This article was originally written by Al Churchill for the Calais Advertiser in 2009.
Football season is again upon us. A couple of years ago all the talk was about Tom Brady: Will his knee hold up? Will the cheap shot artists in the league try to put a helmet on it? But today, instead of Tom Brady, the Silverados are the talk of the town. Everyone’s excited about this year’s prospects for this team of Calais and Woodland boys, especially after their success last year. Win or lose, it’s nice to see the community get behind the team which some people describe, incorrectly, as Calais’s first football team. Understandably folks don’t remember any other Calais football teams but we’ve had them. It was just a very long time ago.
Football came to the St. Croix Valley in the late 1800’s. The historical society has photos of local teams dating back to 1898 but the game was popular here even earlier. All the local schools including Calais Academy had teams. There were also a large number of “club” teams in these days before compulsory education when most young men went to work rather than to high school. Club teams from Milltown NB, St. Stephen, Calais and Milltown, Maine squared off against each other and played the high school teams. A 1901 article reports on a game between Calais Academy and the local “club” team won by the Academy 5-0. Touchdowns were awarded five points in those days. Like the Silverados today these teams had big followings and often attracted large crowds.
After 1900 Calais Academy began to play a more regular schedule of other high school teams. In 1901 the Calais team lost to Ellsworth 11-5 at Ellsworth and traveled to Old Town where they won 37-14, a very high score for football in the days before the forward pass became legal. These road games were made possible by the railroad, which came to Calais in the late 1800’s and offered relatively cheap and dependable service. It helped that the players all played both ways and had little in the way of equipment to transport. The 1901 team had 12 players and wore no pads. Helmets of flimsy cloth and leather served mainly to keep the head warm. According to historian Ned Lamb the original Calais Academy uniforms were women’s long stockings worn under homemade canvas pants.

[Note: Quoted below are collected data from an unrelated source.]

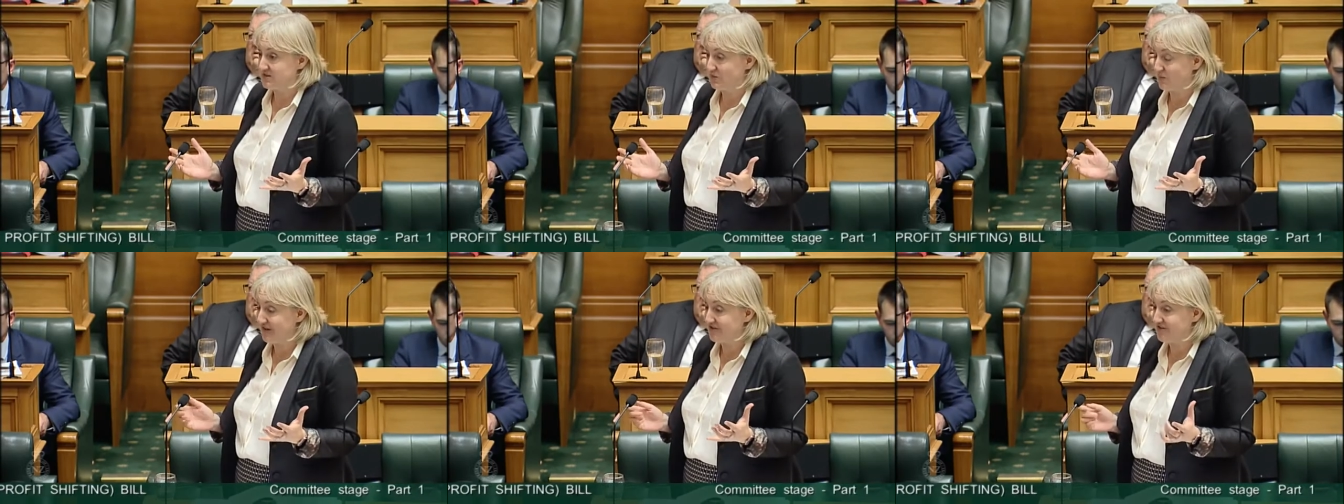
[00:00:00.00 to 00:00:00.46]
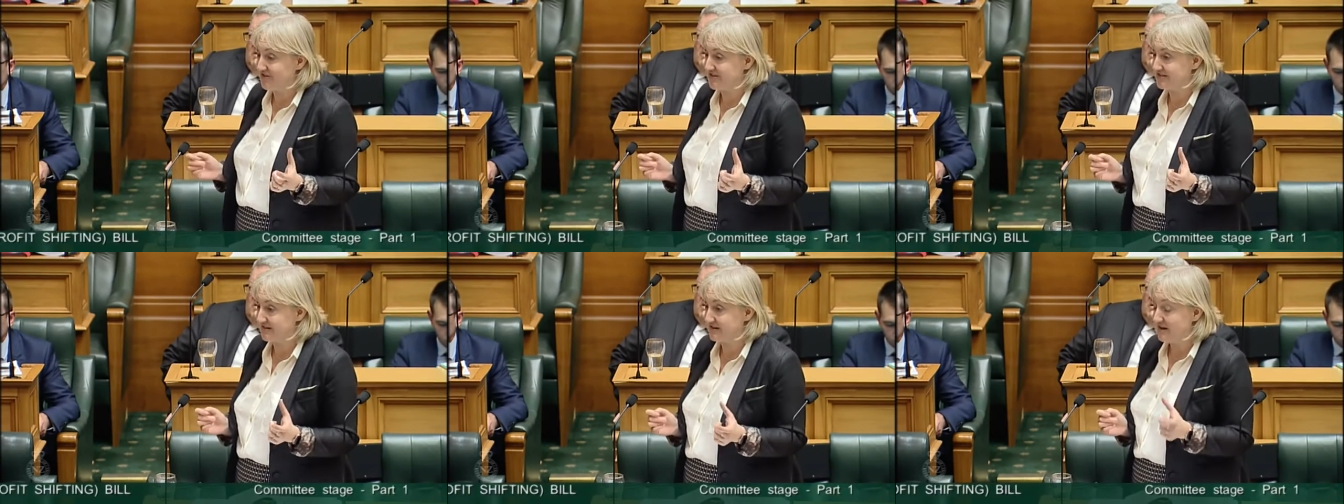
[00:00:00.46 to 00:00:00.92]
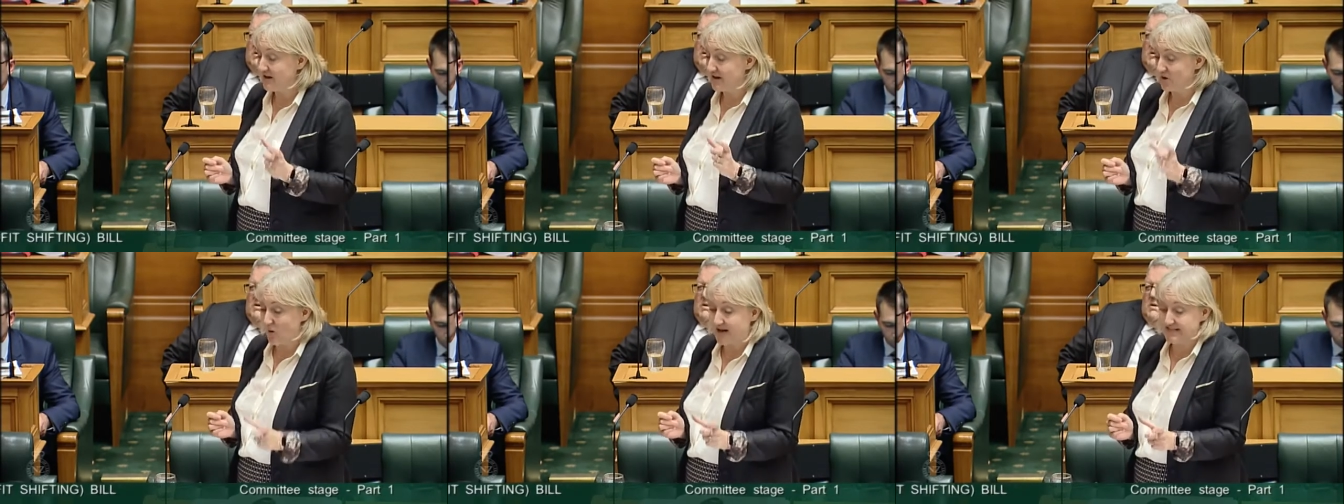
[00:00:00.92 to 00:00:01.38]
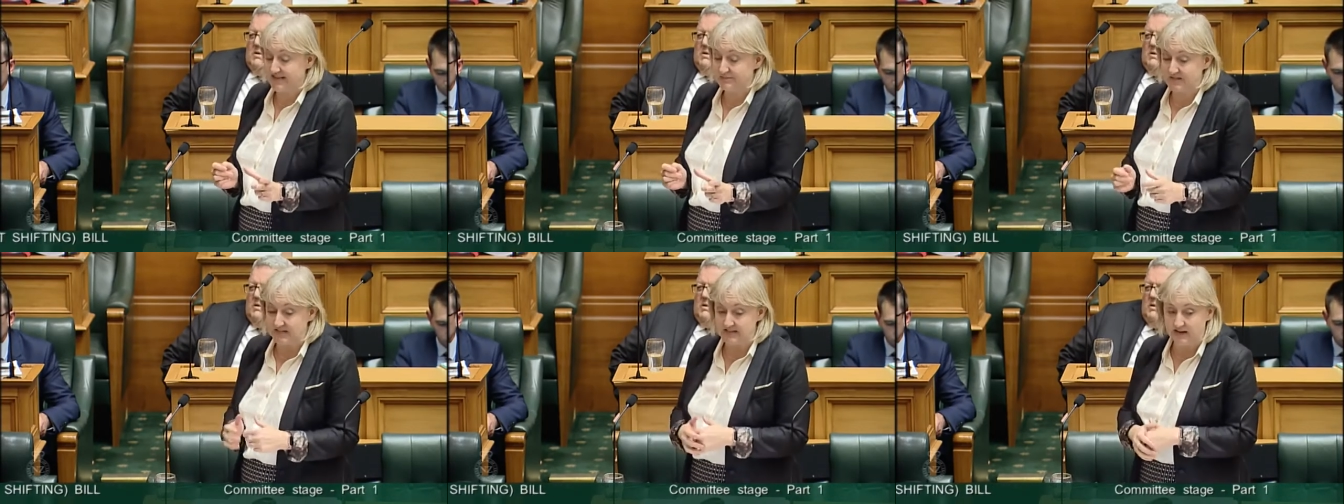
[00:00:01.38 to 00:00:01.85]
We went through this in quite some
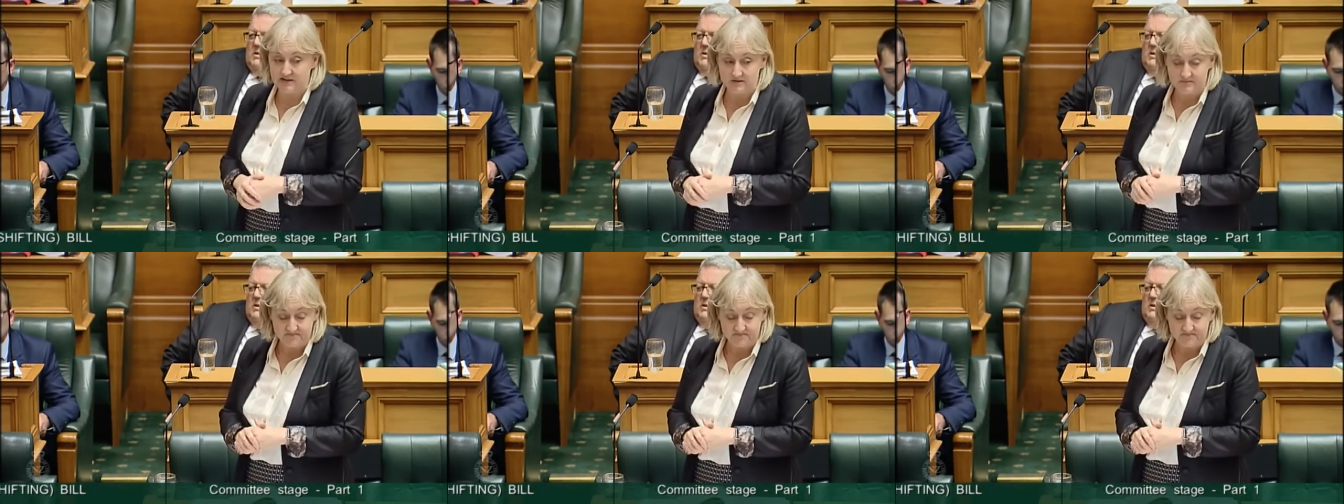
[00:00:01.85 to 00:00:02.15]
detail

The first decade of the 20th century appears to have been the heyday of Calais football. Many photos of the teams from this decade exist as do reports of games in the papers. Club teams were also active: a 1902 article reports the Calais Dirigos winning 10-0 over an Ellsworth team which came shorthanded to Calais and recruited a few boys from Milltown NB to fill their squad. The game report describes a bruising battle at the line of scrimmage with the quarterback doing little other than handing off to one of his three running backs, usually the left half back, McCatherine, or lateraling to his left end, Smith who was also the team’s kicker. Smith missed both extra points.
If the early 1900’s were the heyday of Calais football, 1919 was low point. The school yearbook, the Broadcast, reports such a lack of interest in football that the squad had to be filled out with junior high boys. When the team lost its first game to “little” Woodland, the fans became disgusted only to come back into the fold briefly when Calais won the return match. However Calais lost the rubber match to Woodland and was trounced by Machias so thoroughly the Broadcast says “It is not necessary to go into the details of this game. The less said about it the better.” The Broadcast nevertheless goes on to describe in some detail how Machias “swamped our bewildered and listless men,” scoring twice in every quarter while breaking the wrist of Calais Academy’s captain to boot. The verdict: “This closed a most unsuccessful season.”
Calais football continued through the 1920’s although the reports in the yearbook are sparse. It finally died out completely during the Depression. The last Broadcast which describes a football season at the school was 1932. In seven games, Calais was shut out 4 times and shut out the opposition 4 times, scoring a total of 27 points in the seven games. For those trying to do the math I’ll give you a hint, they played to a scoreless tie with Machias, won every game in which they scored and lost every game in which they were scored on. Their record was 3-3-1, beating Vanceboro, St. Stephen and Milltown NB. They lost twice to Lubec by big margins and once to Vanceboro. Thus ended the last reported season of Calais football until the arrival of the Silverados. It has been 75 years between teams but the Silverados have` been worth the wait.